Speaking with Obrador, Biden said he viewed the United States and Mexico as equals, while Obrador praised Biden’s plan to provide citizenship for more than 11 million undocumented migrants living in the United States.
Trudeau said early this week that the administration’s “buy American” strategy stifles economic cooperation with Canada.
“It’s an issue that I’ve already underlined very often with President Biden and it will certainly be part of important conversations that we’ll have later this week,” Trudeau said, according to The New York Times.

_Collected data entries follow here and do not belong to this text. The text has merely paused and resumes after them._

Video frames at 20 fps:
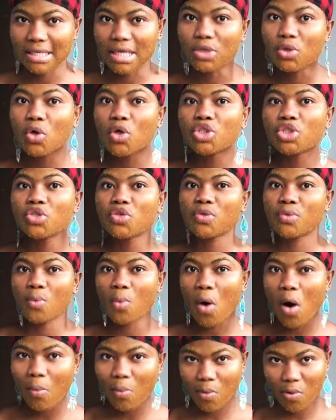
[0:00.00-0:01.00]
Don't use
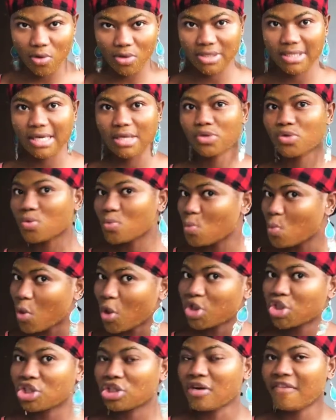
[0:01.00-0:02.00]
warm water to
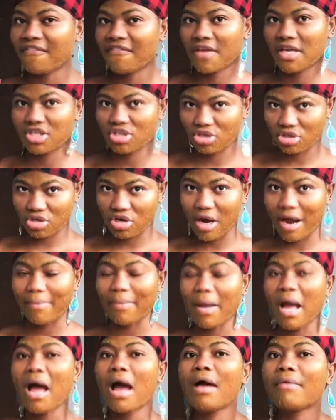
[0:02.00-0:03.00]
wash your face scrub,
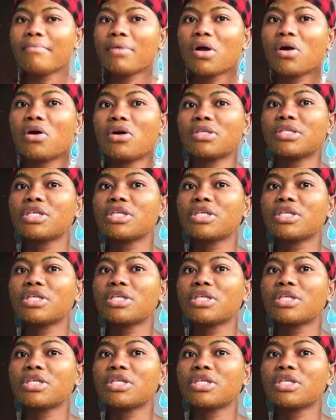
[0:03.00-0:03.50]
because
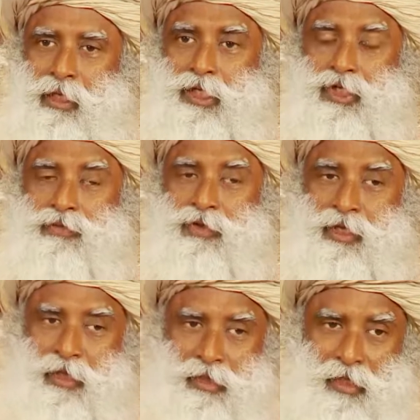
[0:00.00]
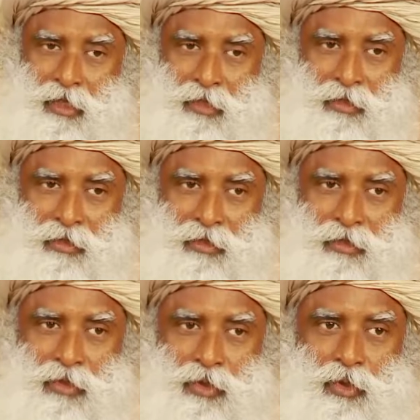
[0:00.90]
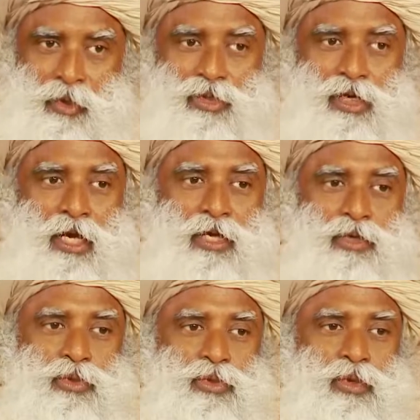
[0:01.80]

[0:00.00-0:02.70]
Instead of the real thing, you're trying to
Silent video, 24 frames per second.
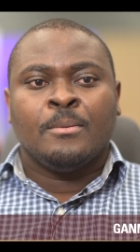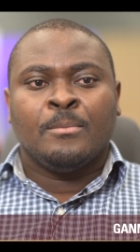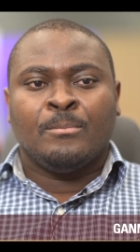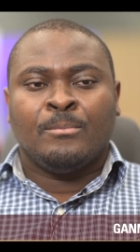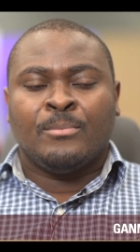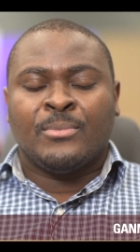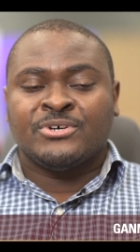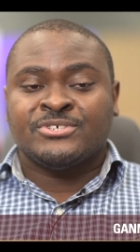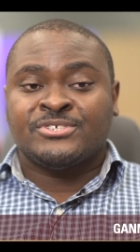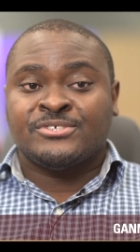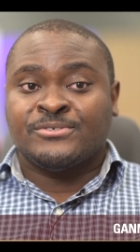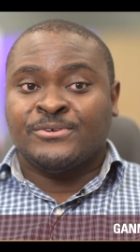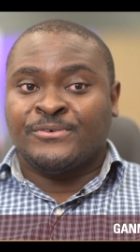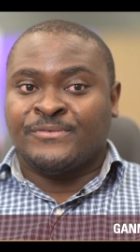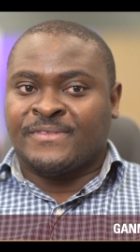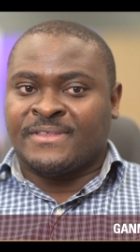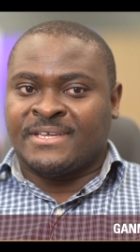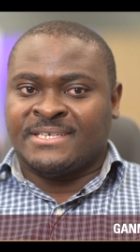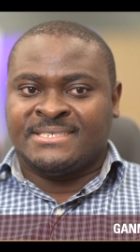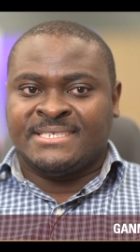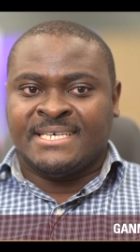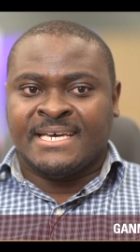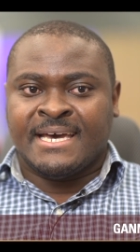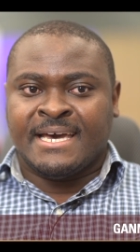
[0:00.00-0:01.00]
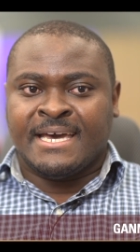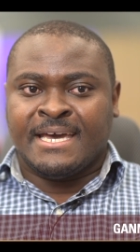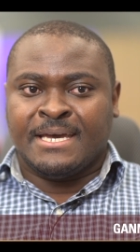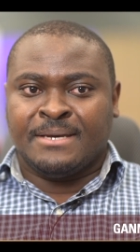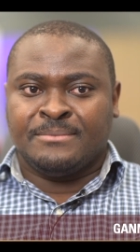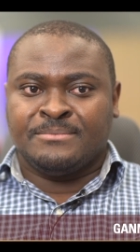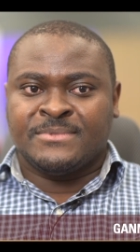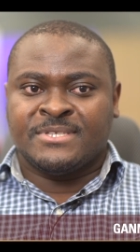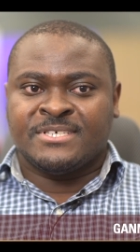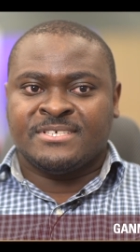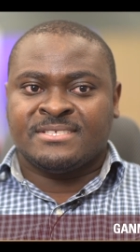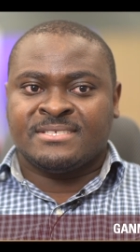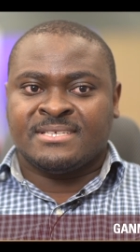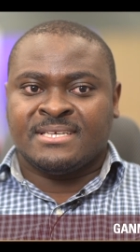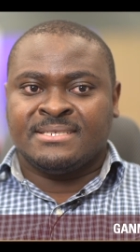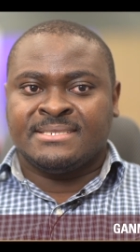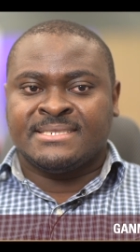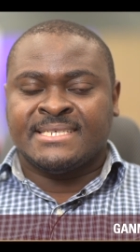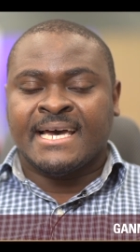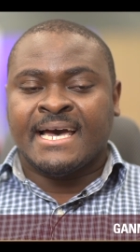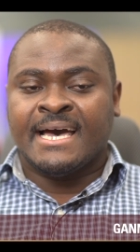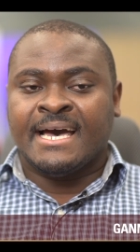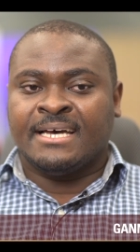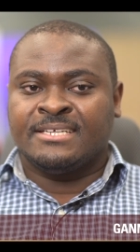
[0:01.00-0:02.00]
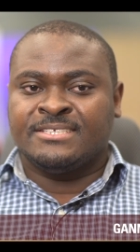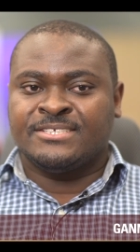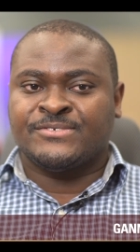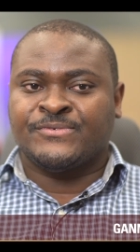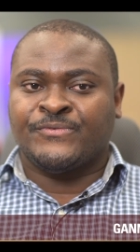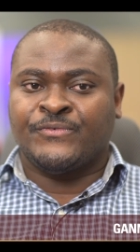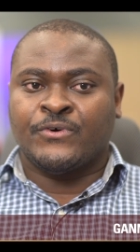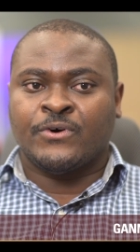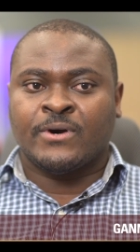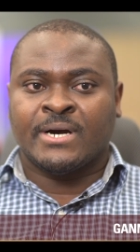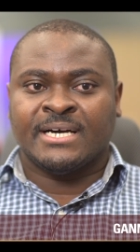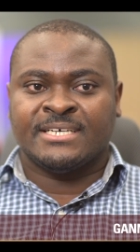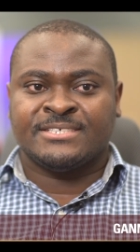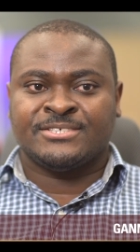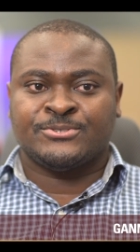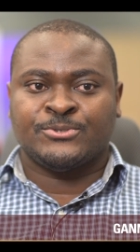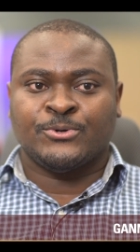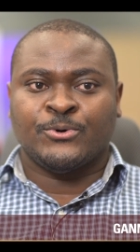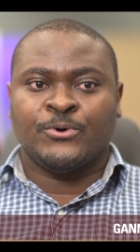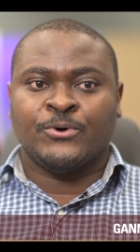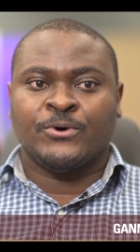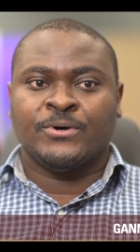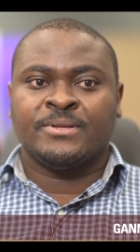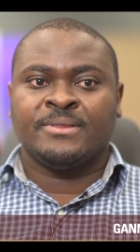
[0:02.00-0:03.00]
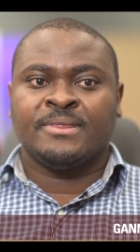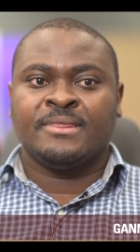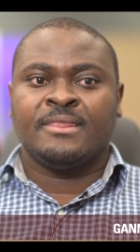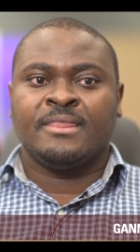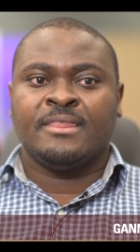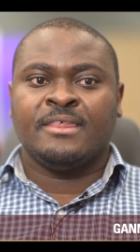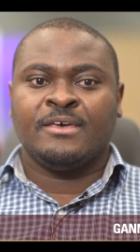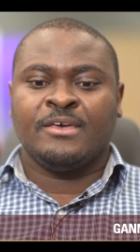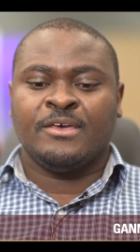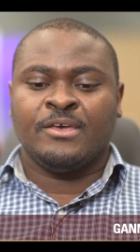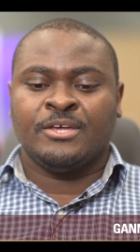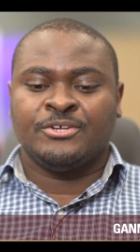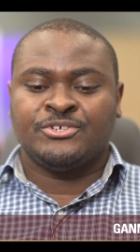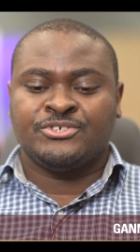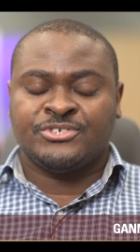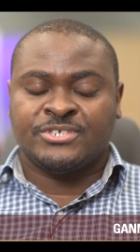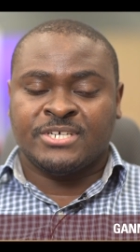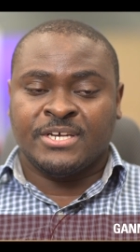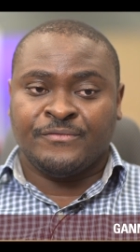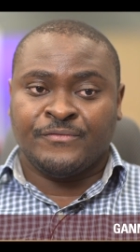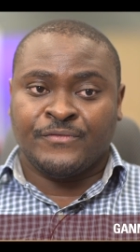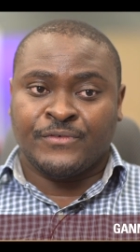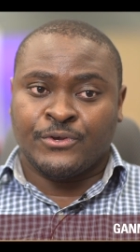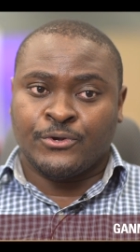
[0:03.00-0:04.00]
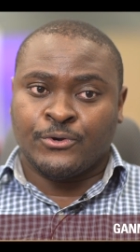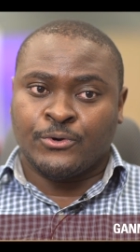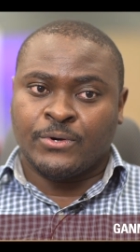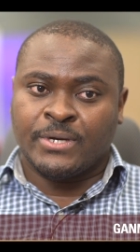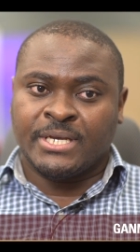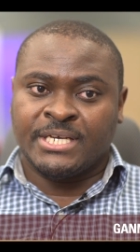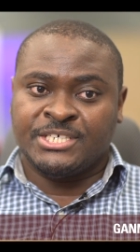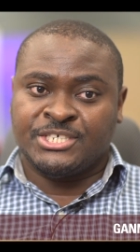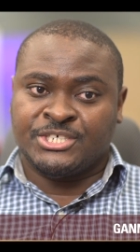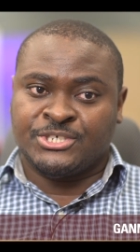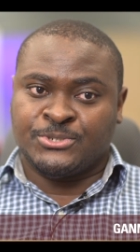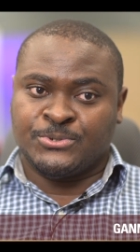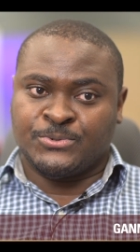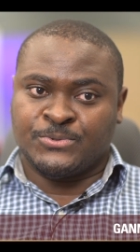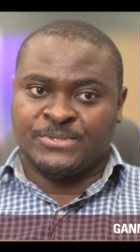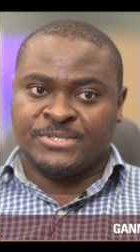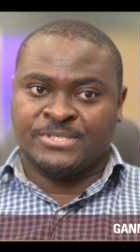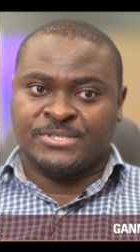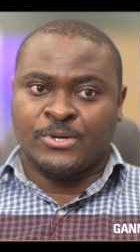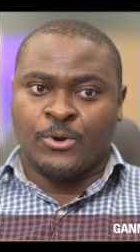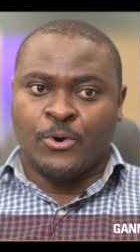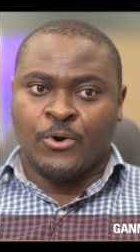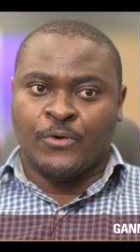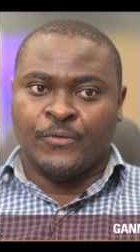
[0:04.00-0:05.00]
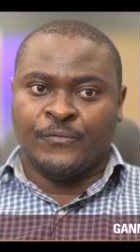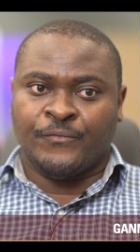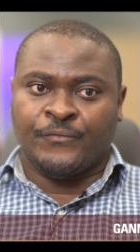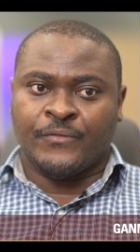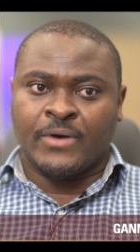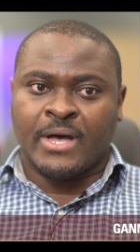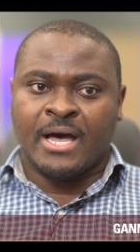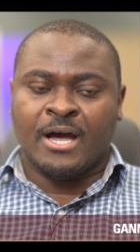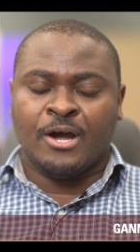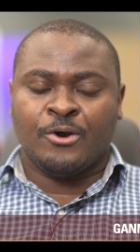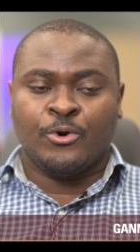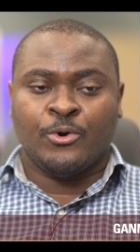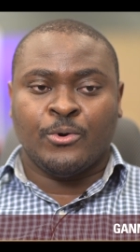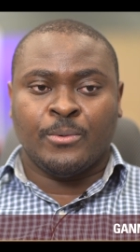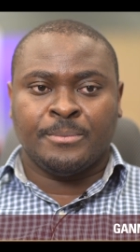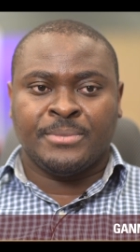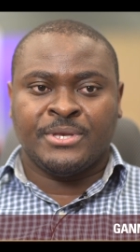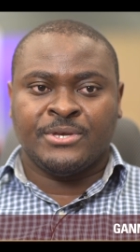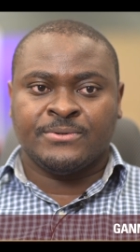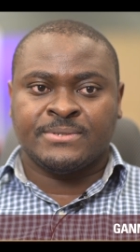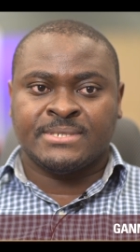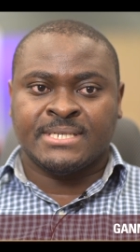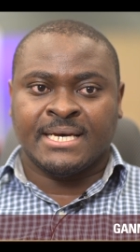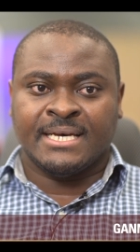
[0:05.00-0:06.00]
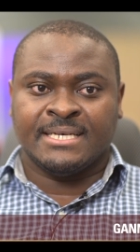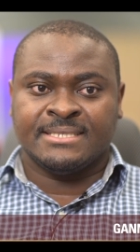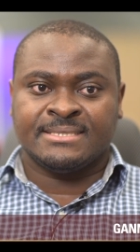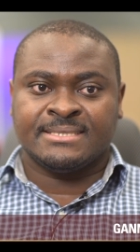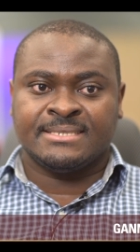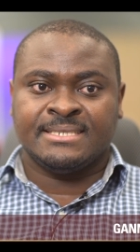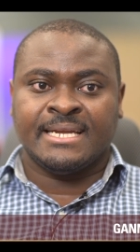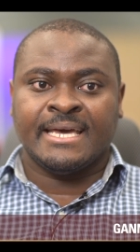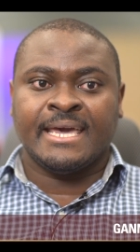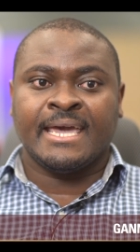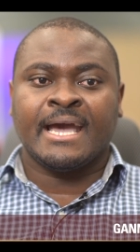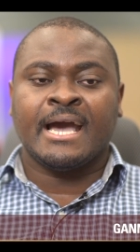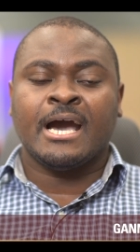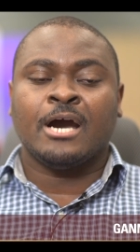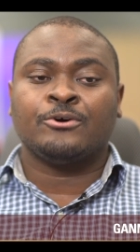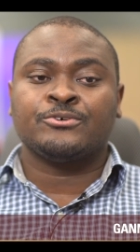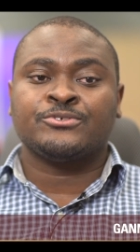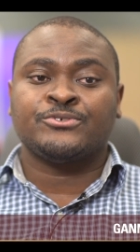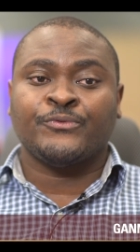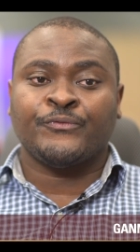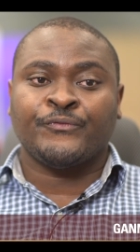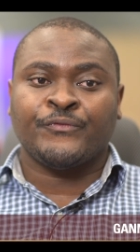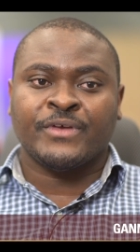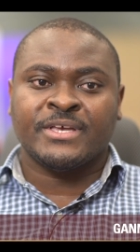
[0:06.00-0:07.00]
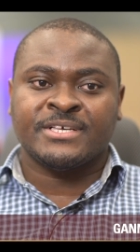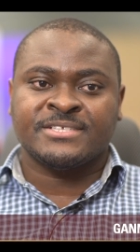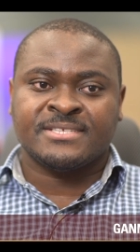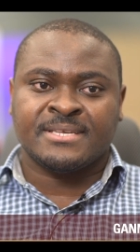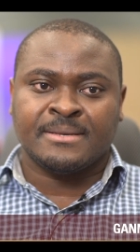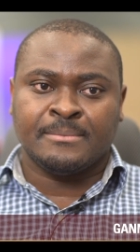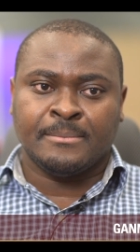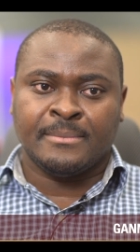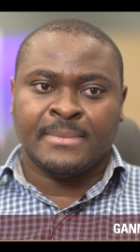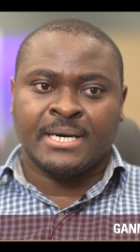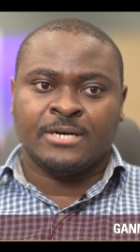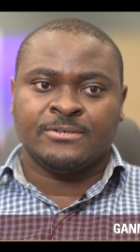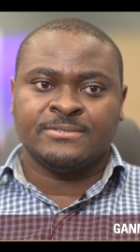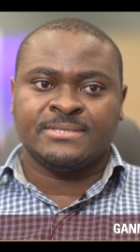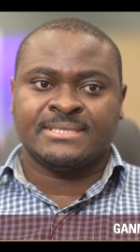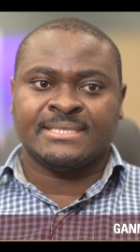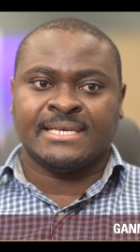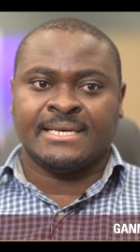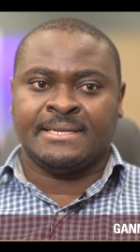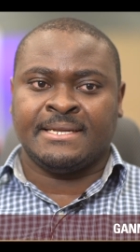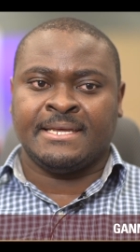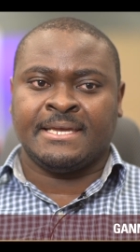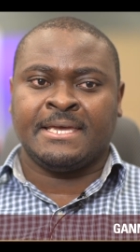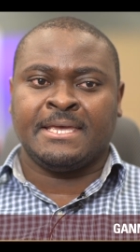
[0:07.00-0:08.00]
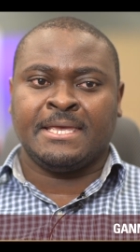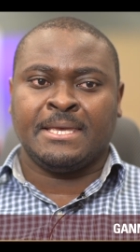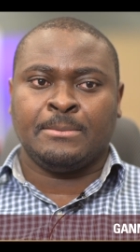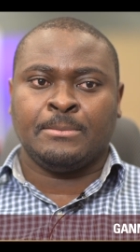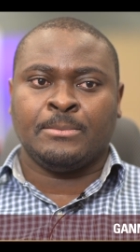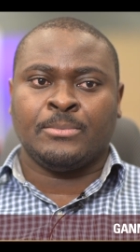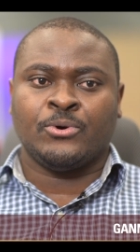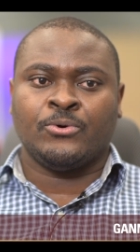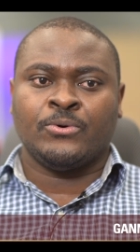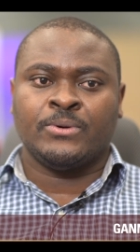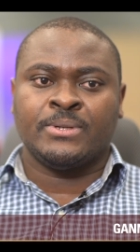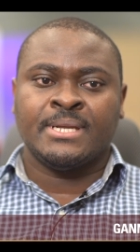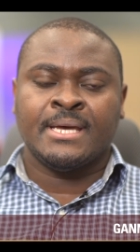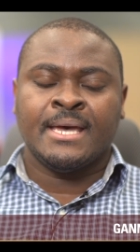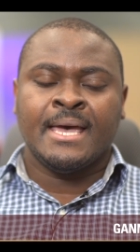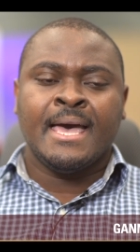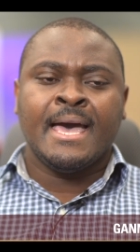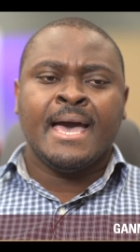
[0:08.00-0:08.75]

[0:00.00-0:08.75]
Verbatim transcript: Most of the time, these interns focused on the trivial issues of uh, computers, like how to fix a mouse and a keyboard.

Asked about similar concerns expressed by the prime minister about a tax credit for electric vehicles included in his Build Back Better Act, Biden said the two leaders would discuss the issue, noting the plan has not yet been approved by Congress.
“I don’t know what we’re going to be dealing with, quite frankly, when it comes out of legislation. So, we’ll talk about it then,” he said.
Biden is expected to raise border issues with Mexico after thousands of Haitian refugees traveled through Mexico to cross the border in Texas in September.
“The conversation is going to be on economic cooperation, specifically promoting a secure and prosperous North America; building upon our efforts to manage the COVID-19 pandemic and promote global health security; and then, of course, our efforts to address the climate crisis,” the official said.
“Then finally … a coordinated approach to migration management.”
Biden on Thursday also said the United States was “considering” a boycott of the 2020 Winter Olympics in Beijing.
The three are also expected to affirm the Trump-era trade agreement that supports labor rights and pledge to share COVID-19 vaccines with poorer Latin America and Caribbean countries. They may also sign a climate agreement to reduce methane emissions.
Thursday’s will be the first “three amigos” summit since former President Barack Obama held one in 2016. Former President Donald Trump never staged the summit during his time in office.
“North America is a platform that is critical to both our domestic economic success and — as well as a partnership that can play a really critical role in resolving regional and global challenges,” a senior administration official told reporters.
“What you can expect … is that as we seek to deepen and expand our economic cooperation and security partnership with both countries, the president will also have separate bilateral meetings with each leader.”